Canines offer a unique opportunity to explore the gene-environment interactions that lead to the disease. Because dogs share many of the same environments and living conditions as humans, veterinary pathologists at Tufts’ Cummings School of Veterinary Medicine are studying how commonly used environmental chemicals may cause cancer in dogs.
Comparative oncology—studying animals with cancer in the context of how people get the disease and respond to treatment—is an emerging field, and one that has caught on with vets, medical oncologists and universities involved in cancer research. At Tufts, vets are collaborating with oncologists at Massachusetts General Hospital to gain insights into osteosarcoma, the most common bone malignancy in humans. According to Dr. Lisa G. Barber, a veterinary oncologist at the Cummings School, limbsparing surgeries used to treat children with cancer were first developed in dogs.
Comparative oncologists are working on three fronts: understanding environmental risk factors such as exposure to pesticides and tobacco smoke, unraveling cancer’s genetic footprints and finding new treatments.

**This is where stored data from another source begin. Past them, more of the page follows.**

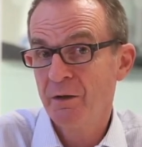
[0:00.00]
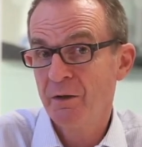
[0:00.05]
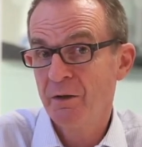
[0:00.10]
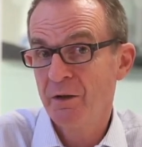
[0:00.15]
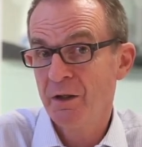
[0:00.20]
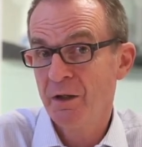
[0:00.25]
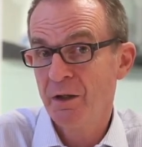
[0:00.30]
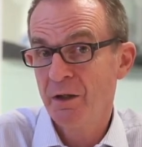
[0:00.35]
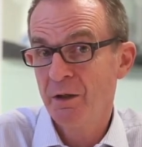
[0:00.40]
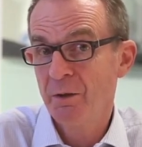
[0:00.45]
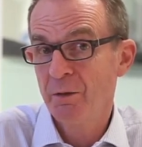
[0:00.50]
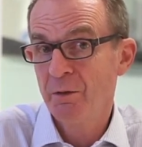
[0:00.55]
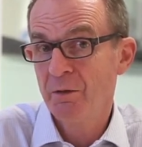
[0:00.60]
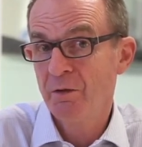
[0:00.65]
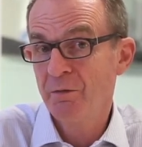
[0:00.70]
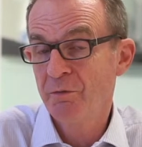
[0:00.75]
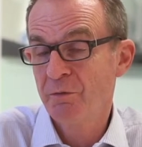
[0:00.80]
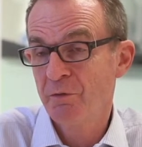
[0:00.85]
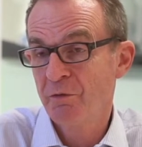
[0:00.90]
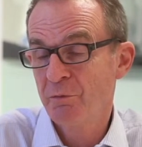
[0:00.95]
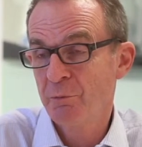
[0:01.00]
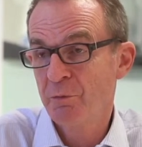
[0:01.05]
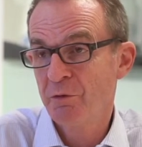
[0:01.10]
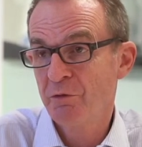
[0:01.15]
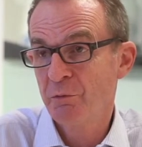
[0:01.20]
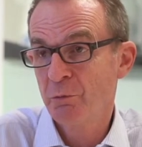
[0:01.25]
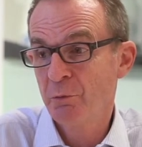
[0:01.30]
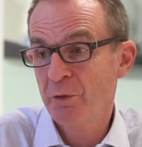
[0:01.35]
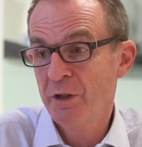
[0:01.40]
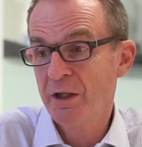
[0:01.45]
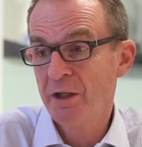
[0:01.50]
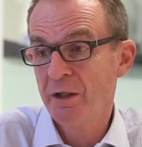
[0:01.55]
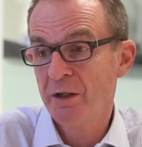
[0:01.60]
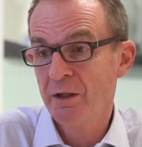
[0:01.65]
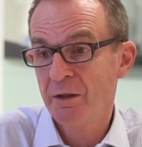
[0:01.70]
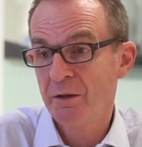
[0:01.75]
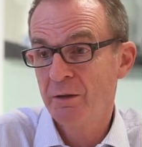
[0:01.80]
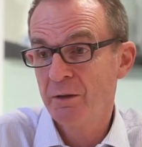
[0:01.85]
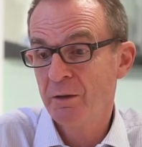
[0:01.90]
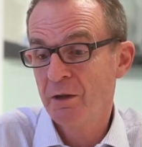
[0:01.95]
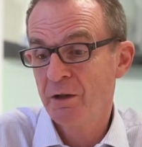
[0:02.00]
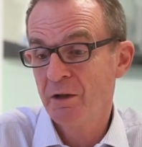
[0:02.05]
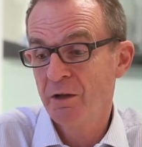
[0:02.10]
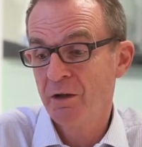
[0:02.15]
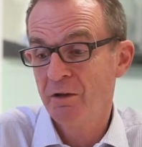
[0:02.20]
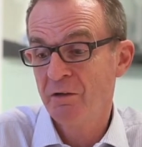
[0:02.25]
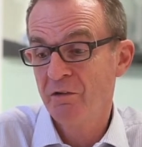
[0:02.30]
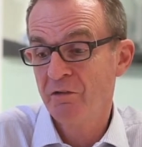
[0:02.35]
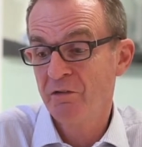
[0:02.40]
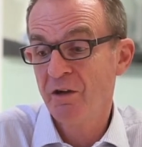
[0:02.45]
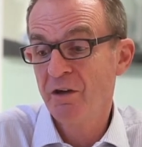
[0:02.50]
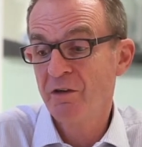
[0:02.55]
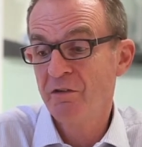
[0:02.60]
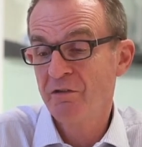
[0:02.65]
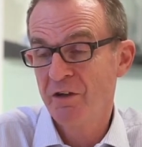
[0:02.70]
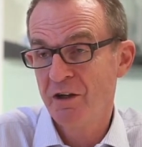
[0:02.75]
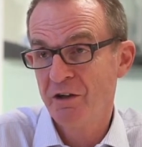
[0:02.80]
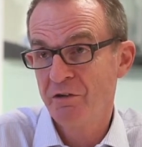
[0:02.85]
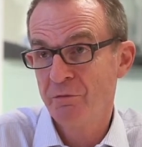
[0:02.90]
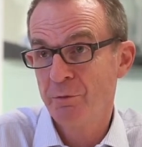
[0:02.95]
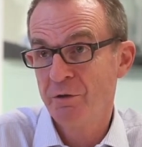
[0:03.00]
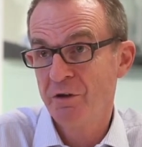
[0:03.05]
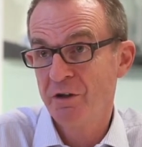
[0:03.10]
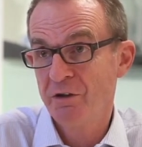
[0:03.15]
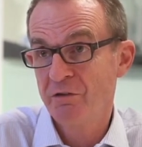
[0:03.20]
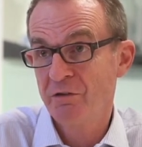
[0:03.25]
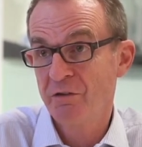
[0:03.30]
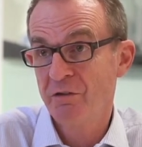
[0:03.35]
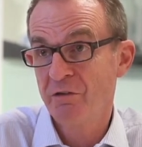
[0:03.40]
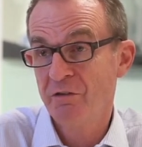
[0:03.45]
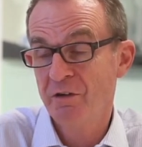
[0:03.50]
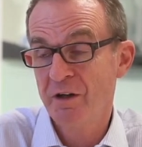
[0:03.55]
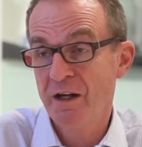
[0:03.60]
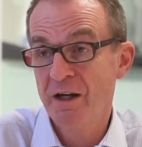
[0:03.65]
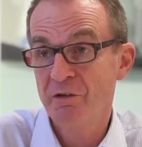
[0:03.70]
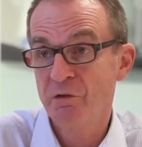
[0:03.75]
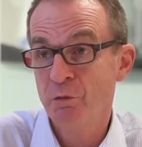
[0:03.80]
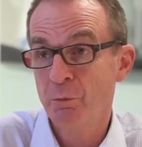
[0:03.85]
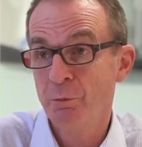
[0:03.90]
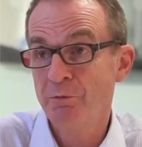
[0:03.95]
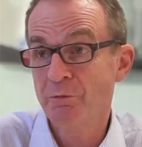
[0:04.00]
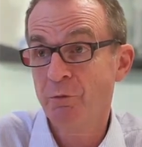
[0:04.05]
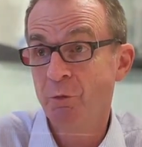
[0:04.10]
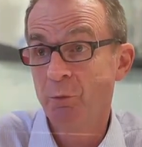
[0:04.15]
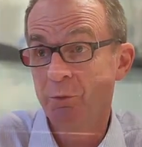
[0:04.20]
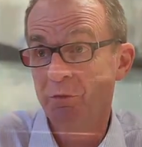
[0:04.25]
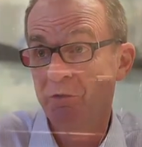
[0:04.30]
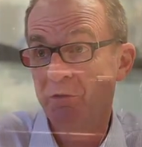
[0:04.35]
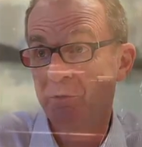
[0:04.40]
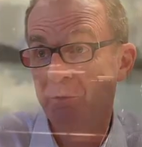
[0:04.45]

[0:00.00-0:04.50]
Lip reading: the difference between the design stage predictions and actual performance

Other efforts include the Animal Cancer Foundation’s (acfoundation.org) focus on furthering research in this field, the National Canine Cancer Foundation’s (wearethecure.org) creation of a detailed library of every cancer known to affect dogs and the mapping of the canine genome, which was funded by the National Institutes of Health.
Gene mapping will also help Purdue researchers unwrap the treasures of the Old Grey Muzzle Tour—the stuff that makes a Rott a Rott, and an old Rott a longevity scientist’s workhorse. The breed is prone to a particularly aggressive form of cancer, and Waters’ team thinks they may know why. Though it goes against everything vets have been advising for years, recent research conducted by Waters and others indicates that delaying sterilization may increase a dog’s lifespan. Needless to say, the work is controversial.

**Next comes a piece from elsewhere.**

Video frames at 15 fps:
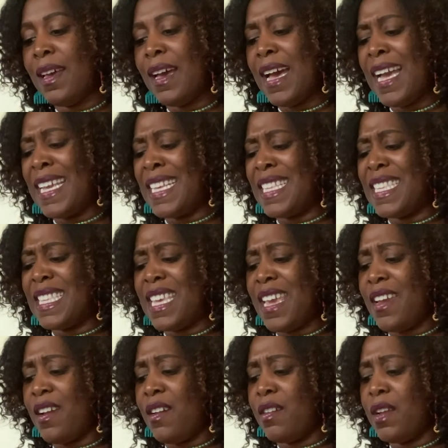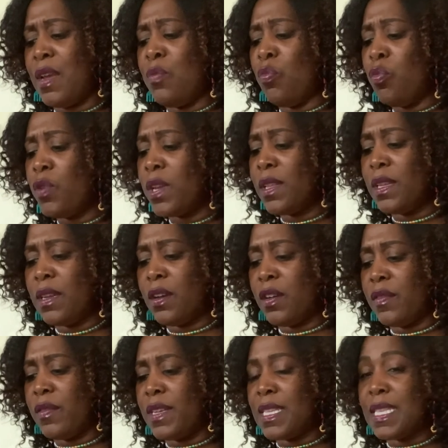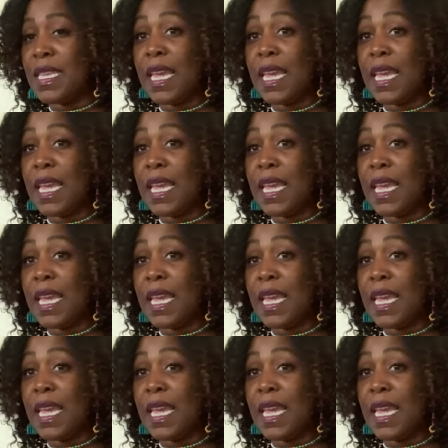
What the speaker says: I get scared and really nervous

Study of the non-reproductive effects of sex hormones is in its infancy, but Waters’ work adds to the uncertainty felt by vets who are beginning to question what to tell clients about “fixing” their dogs. For one thing, there’s a higher incidence of testicular and mammary cancer in intact animals. But testicular cancer responds to castration, while castrated dogs have up to a four times greater risk of developing prostate cancer. Sterilized dogs also have a 1.5 to 3 times greater chance of developing bladder cancer.
In his blog post, “Spaying, Neutering and Cancer in Rottweilers,” veterinarian Demian Dressler discusses something he says has been “kept under wraps, or hasn’t been spread in the veterinary community.” He cites statistics included in an article in Cancer Epidemiology Biomarkers and Prevention (Nov. 2002 11:1434–1440) to explain why Rotts may be vulnerable to osteosarcoma, an aggressive bone cancer common in large dogs: If a male Rott is neutered before one year of age, his risk of osteosarcoma almost quadruples. For a female Rott spayed before one year of age, the risk more than triples. (For other purebreds spayed or neutered before a year of age, the risk more than doubles.) So, those sterilized before their first birthdays had a roughly one-in-four lifetime risk for osteosarcoma and were far more likely than intact animals to develop a tumor. Dressler’s conclusion? “It’s my viewpoint that Rotts should be spayed and neutered after a year of age.”